--- Exercise prompt ---
Among the lines of the listing below, retype exactly those from the one containing "[00:00:05.00 to 00:00:06.00]" through the one containing "Lip reading: trust", both included. Do not include pictures.
++++++
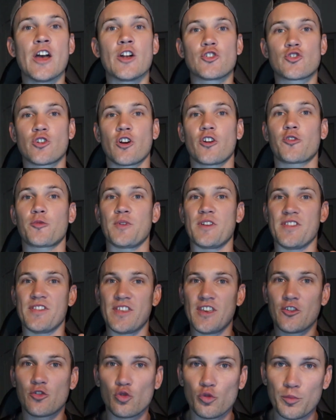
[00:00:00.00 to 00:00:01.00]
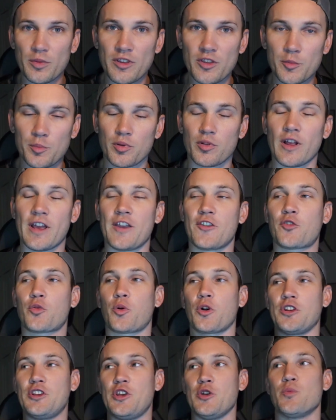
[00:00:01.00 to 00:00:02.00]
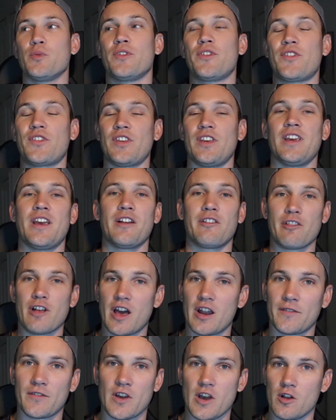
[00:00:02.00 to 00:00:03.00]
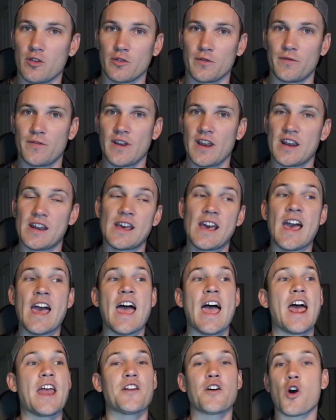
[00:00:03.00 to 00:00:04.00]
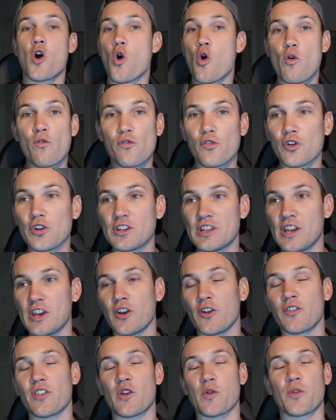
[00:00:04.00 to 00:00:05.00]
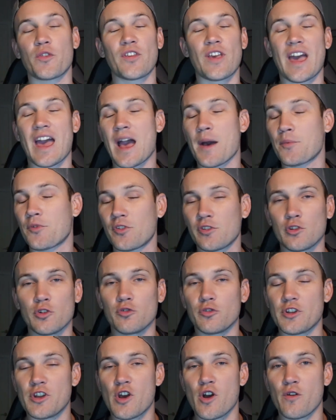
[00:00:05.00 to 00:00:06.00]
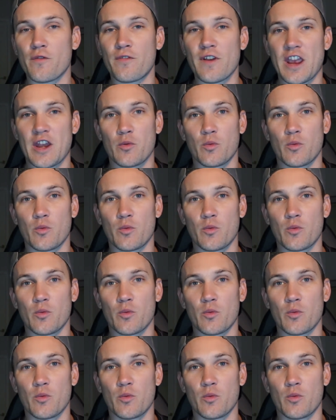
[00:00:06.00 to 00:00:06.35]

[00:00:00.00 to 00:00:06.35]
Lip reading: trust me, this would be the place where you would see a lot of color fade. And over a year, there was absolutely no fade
++++++
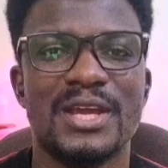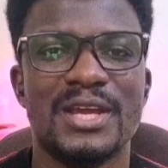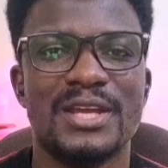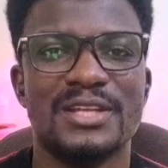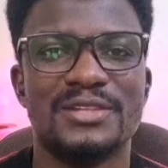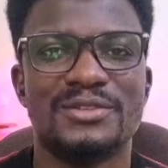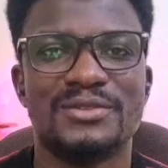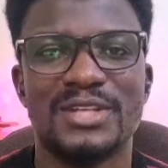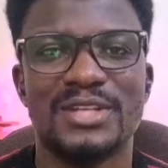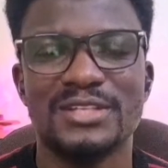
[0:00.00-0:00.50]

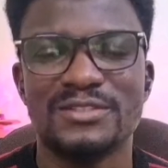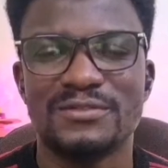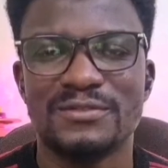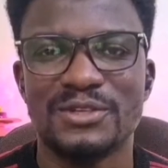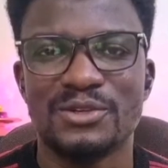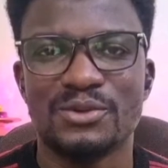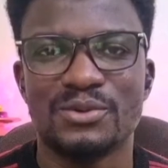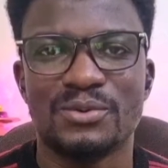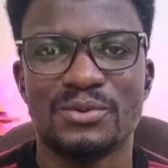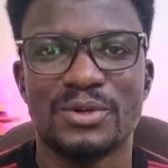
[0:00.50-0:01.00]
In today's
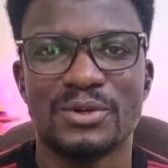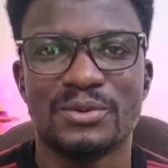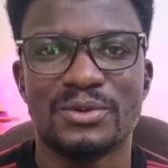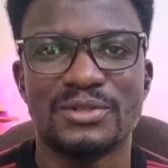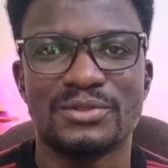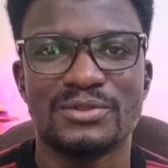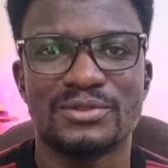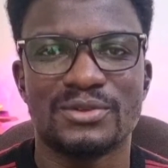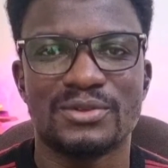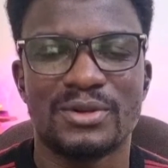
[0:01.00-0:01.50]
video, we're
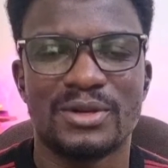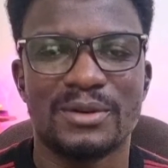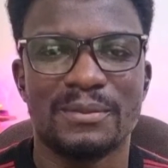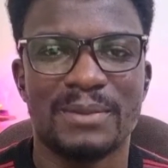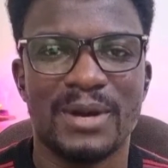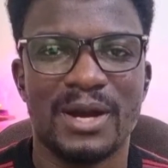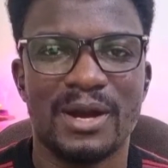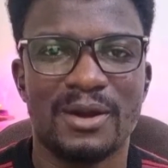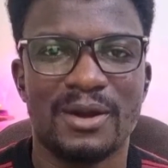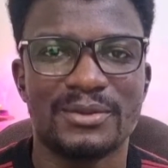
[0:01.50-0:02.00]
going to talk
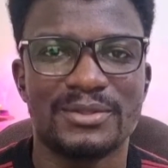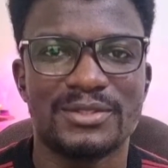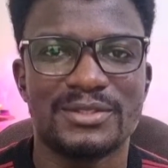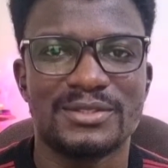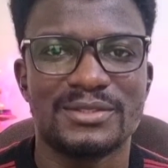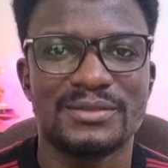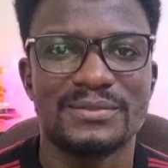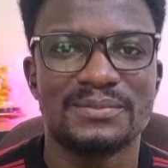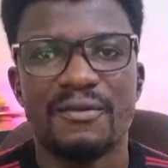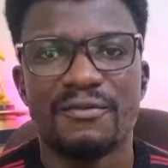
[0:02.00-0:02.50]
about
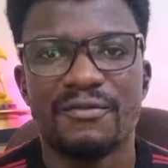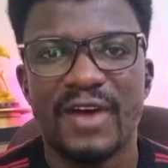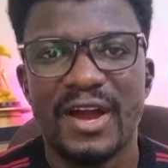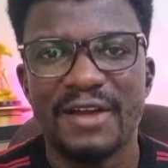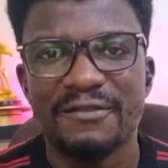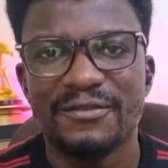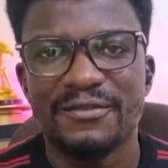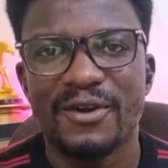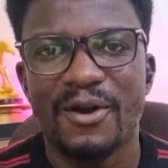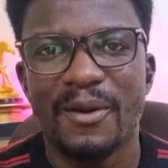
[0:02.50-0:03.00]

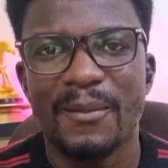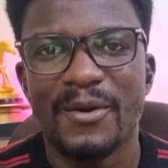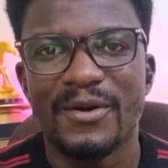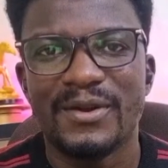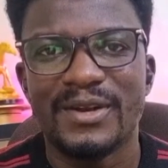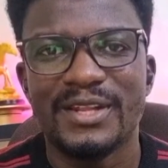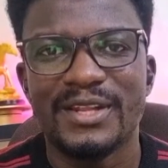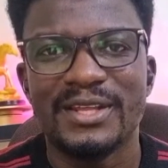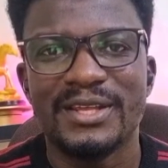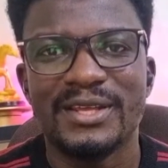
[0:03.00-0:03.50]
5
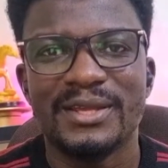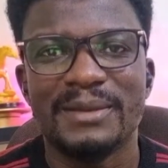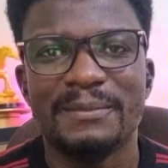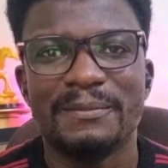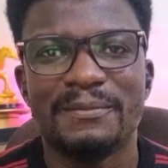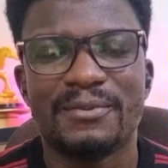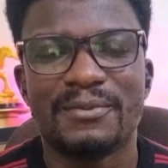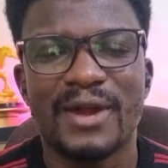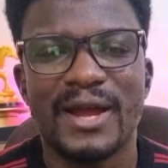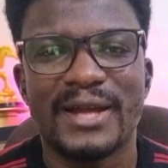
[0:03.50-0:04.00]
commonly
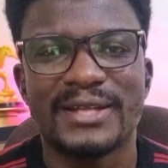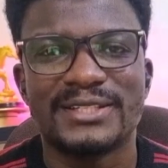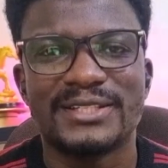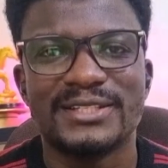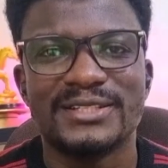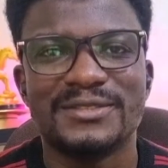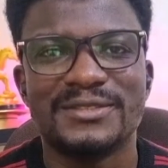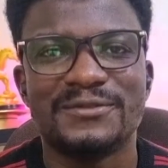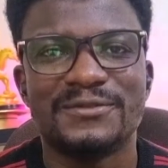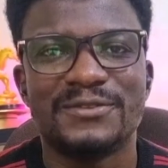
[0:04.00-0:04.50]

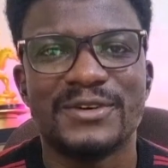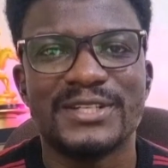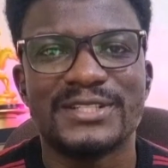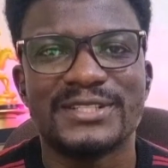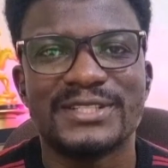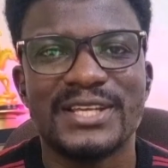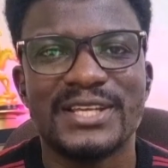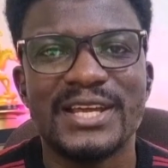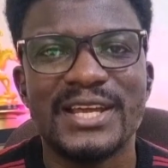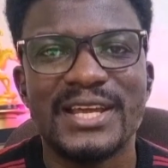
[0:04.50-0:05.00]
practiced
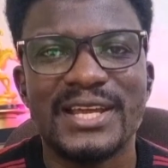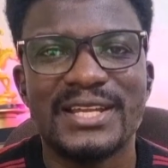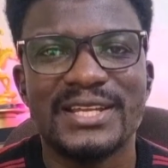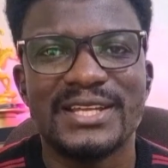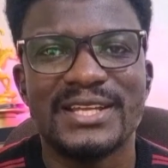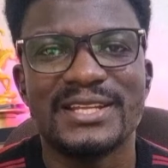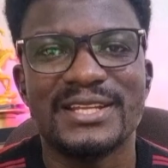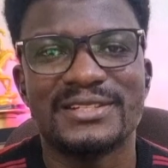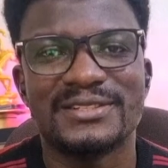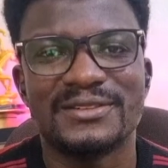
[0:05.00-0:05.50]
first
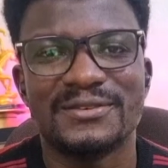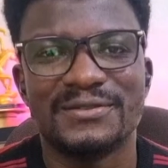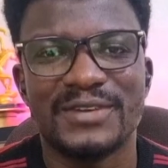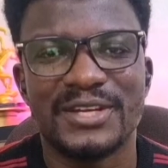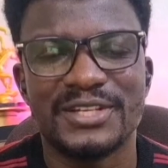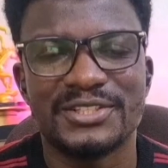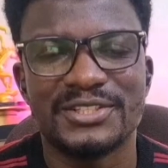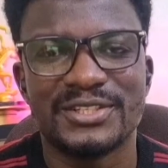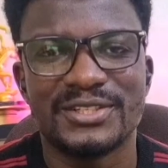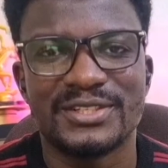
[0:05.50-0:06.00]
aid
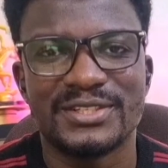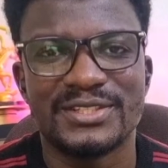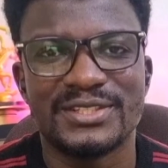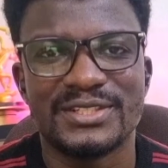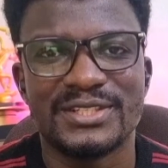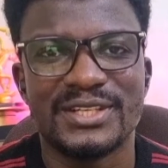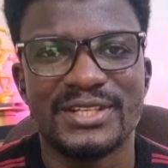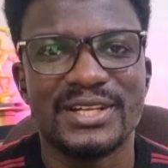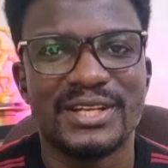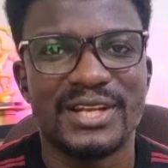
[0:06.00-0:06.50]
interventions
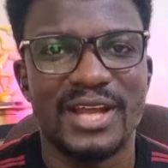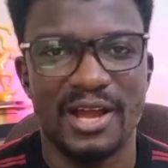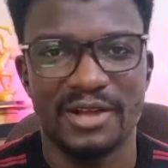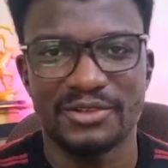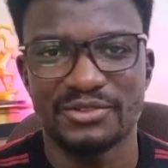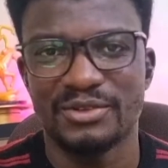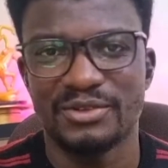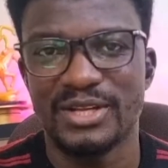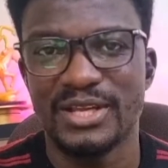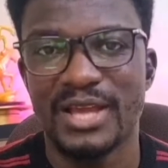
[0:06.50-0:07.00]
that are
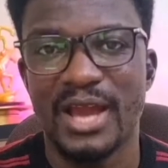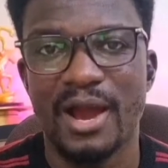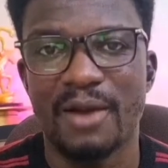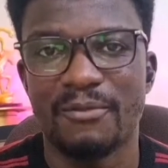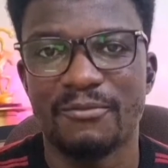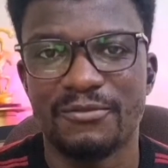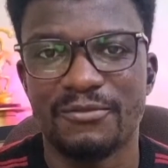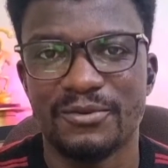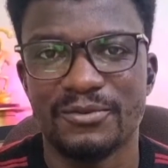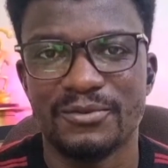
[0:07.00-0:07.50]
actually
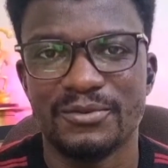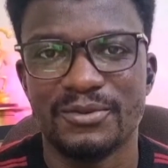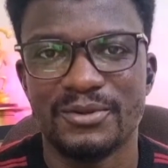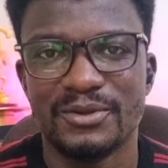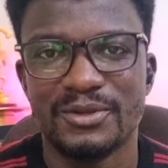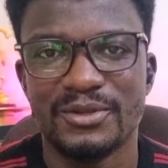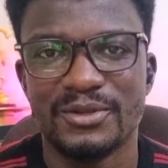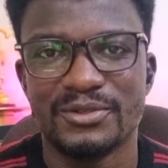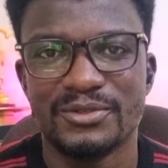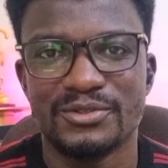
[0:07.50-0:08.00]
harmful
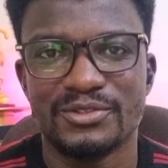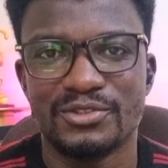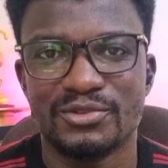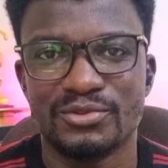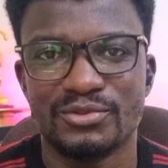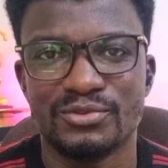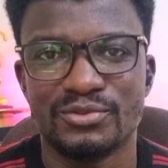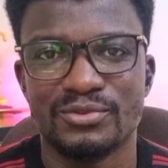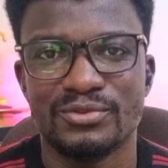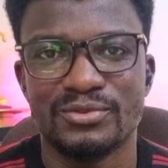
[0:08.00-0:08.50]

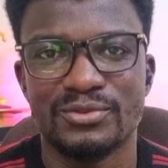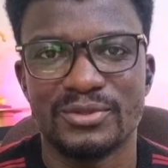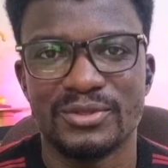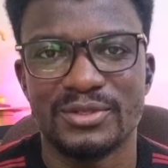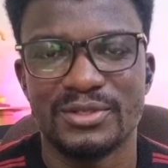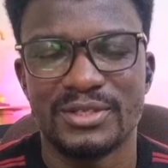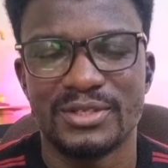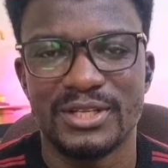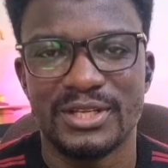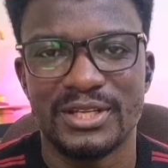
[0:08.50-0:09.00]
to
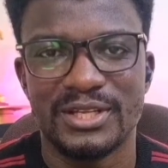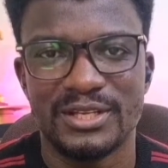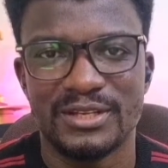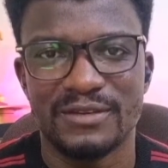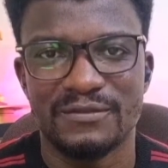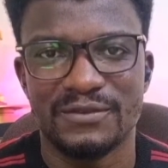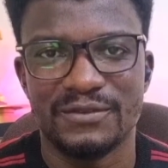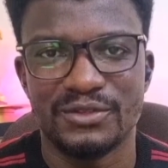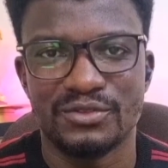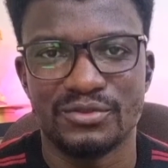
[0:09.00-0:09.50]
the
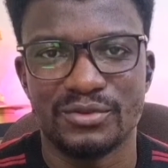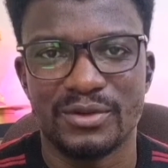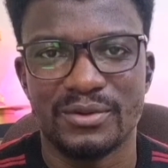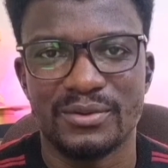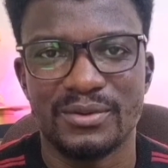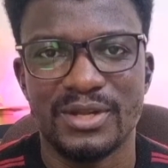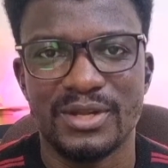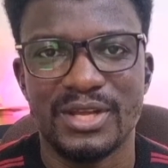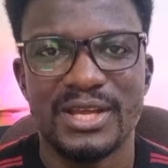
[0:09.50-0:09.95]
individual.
++++++
--- Exercise solution ---
[00:00:05.00 to 00:00:06.00]
[00:00:06.00 to 00:00:06.35]

[00:00:00.00 to 00:00:06.35]
Lip reading: trust me, this would be the place where you would see a lot of color fade. And over a year, there was absolutely no fade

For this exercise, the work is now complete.